There are pluses and minuses to blocking all unknown or low ranking bots.
Some bots can become abusive and can crawl your site too frequently affecting your server performance. There are also bots that want to scrape your website's content without your consent and not provide you any credit or links. You also have bots that are trying to find exploits in your server's security, and with enough crawls they may be able to find one depending on your setup.
On the other hand, good bots may crawl your content, publish portions of it on the web while linking back to your site. These potential links naturally can help your SEO greatly.
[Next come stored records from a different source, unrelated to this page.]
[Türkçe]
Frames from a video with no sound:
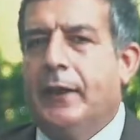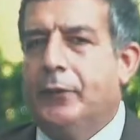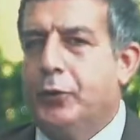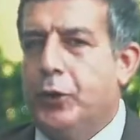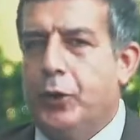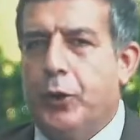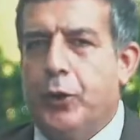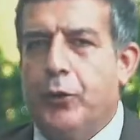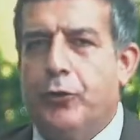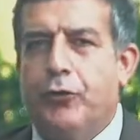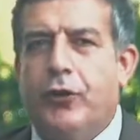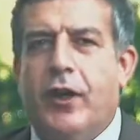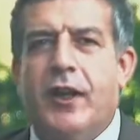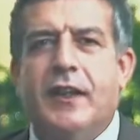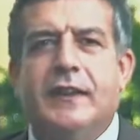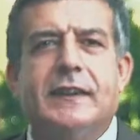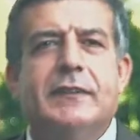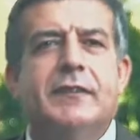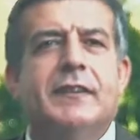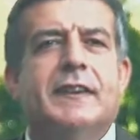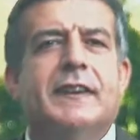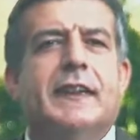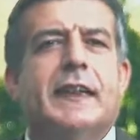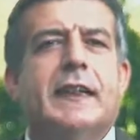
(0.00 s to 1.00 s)
Torosar
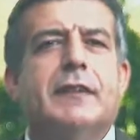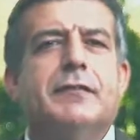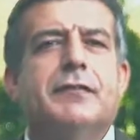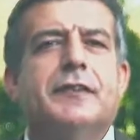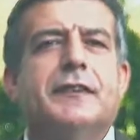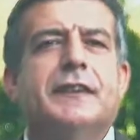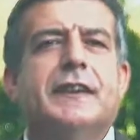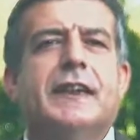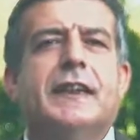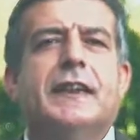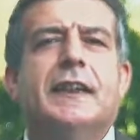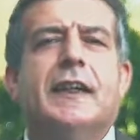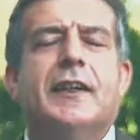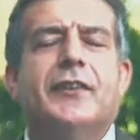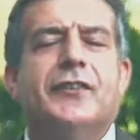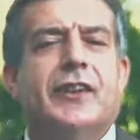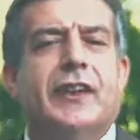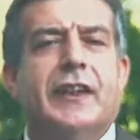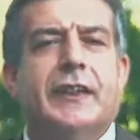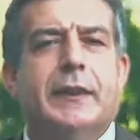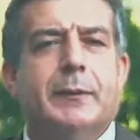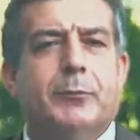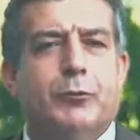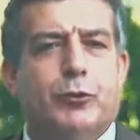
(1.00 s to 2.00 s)
TV tarafından
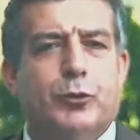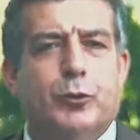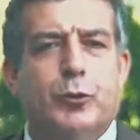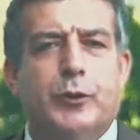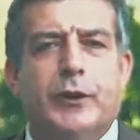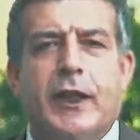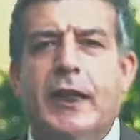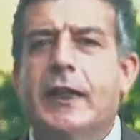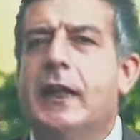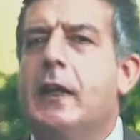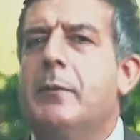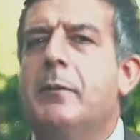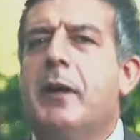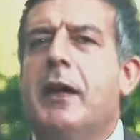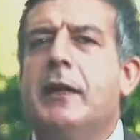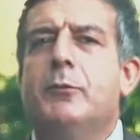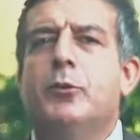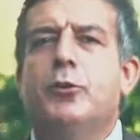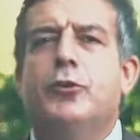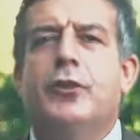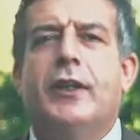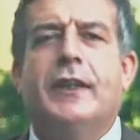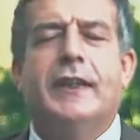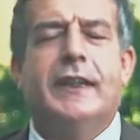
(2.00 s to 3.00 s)
hazırlanıp sunulan haber
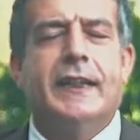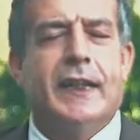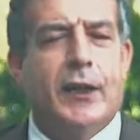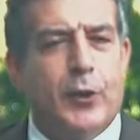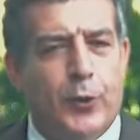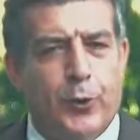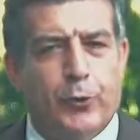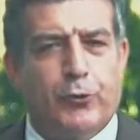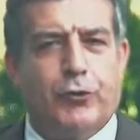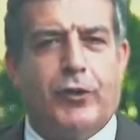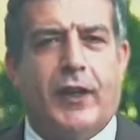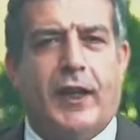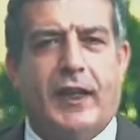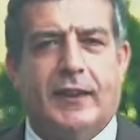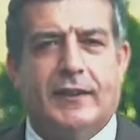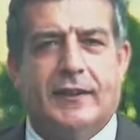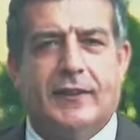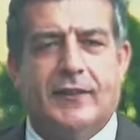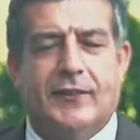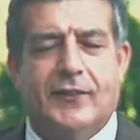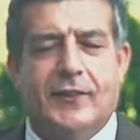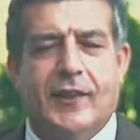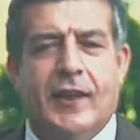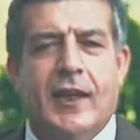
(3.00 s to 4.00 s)
bültenine hoş
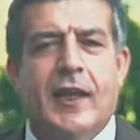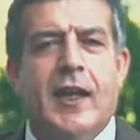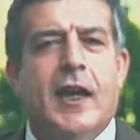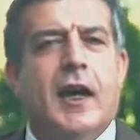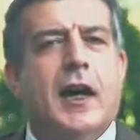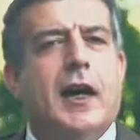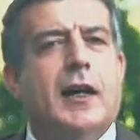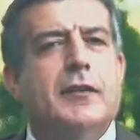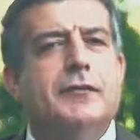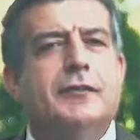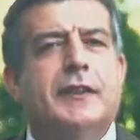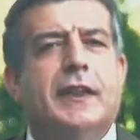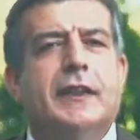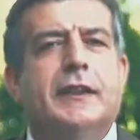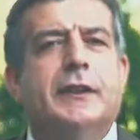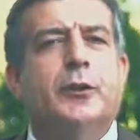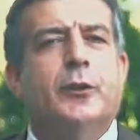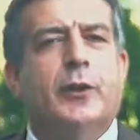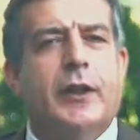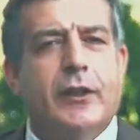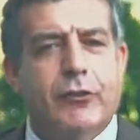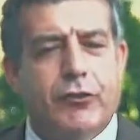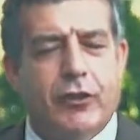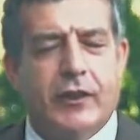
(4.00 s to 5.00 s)
geldiniz. Haftanın
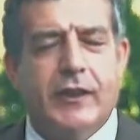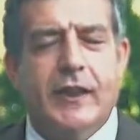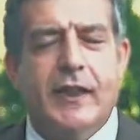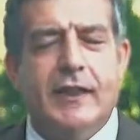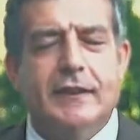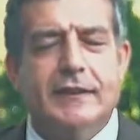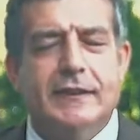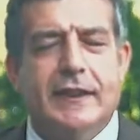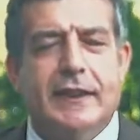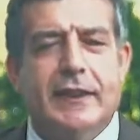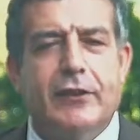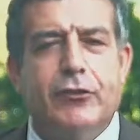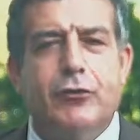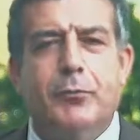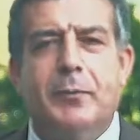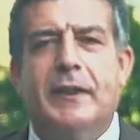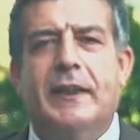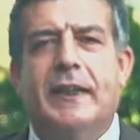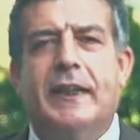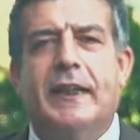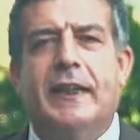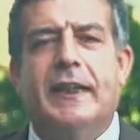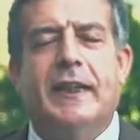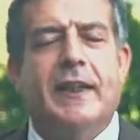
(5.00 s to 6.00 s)
öne çıkan
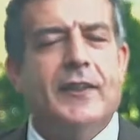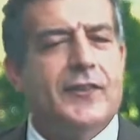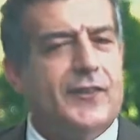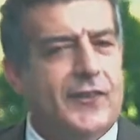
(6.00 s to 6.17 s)
gelişmeleriyle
While it's primarily important to look out for the well-being of your own site while deciding which bots to allow and which to ban, it's worth noting that allowing unknown and new bots to crawl your website is in the internet's general best interest. This is because there are good bots out there trying to do new and exciting things, and when enough websites blacklist all bots except for the major ones like Google, it makes new bots and search engine competitors unable to enter the market as they simply can't crawl enough websites.
A generally wise practice is to throttle smaller bots from crawling too many pages too quickly. This will prevent bad bots from trying to break your site while allowing good bots to do their thing. You can throttle bots by setting a "Crawl-delay" in your robots.txt which specifies how many seconds a bot has to wait before loading another page. If you find that bots aren't obeying the crawl-delay when viewing IP addresses in your server logs, you can simply ban the IP address. If a bot isn't obeying a robots.txt crawl-delay specifications, it is considered to be a "bad bot".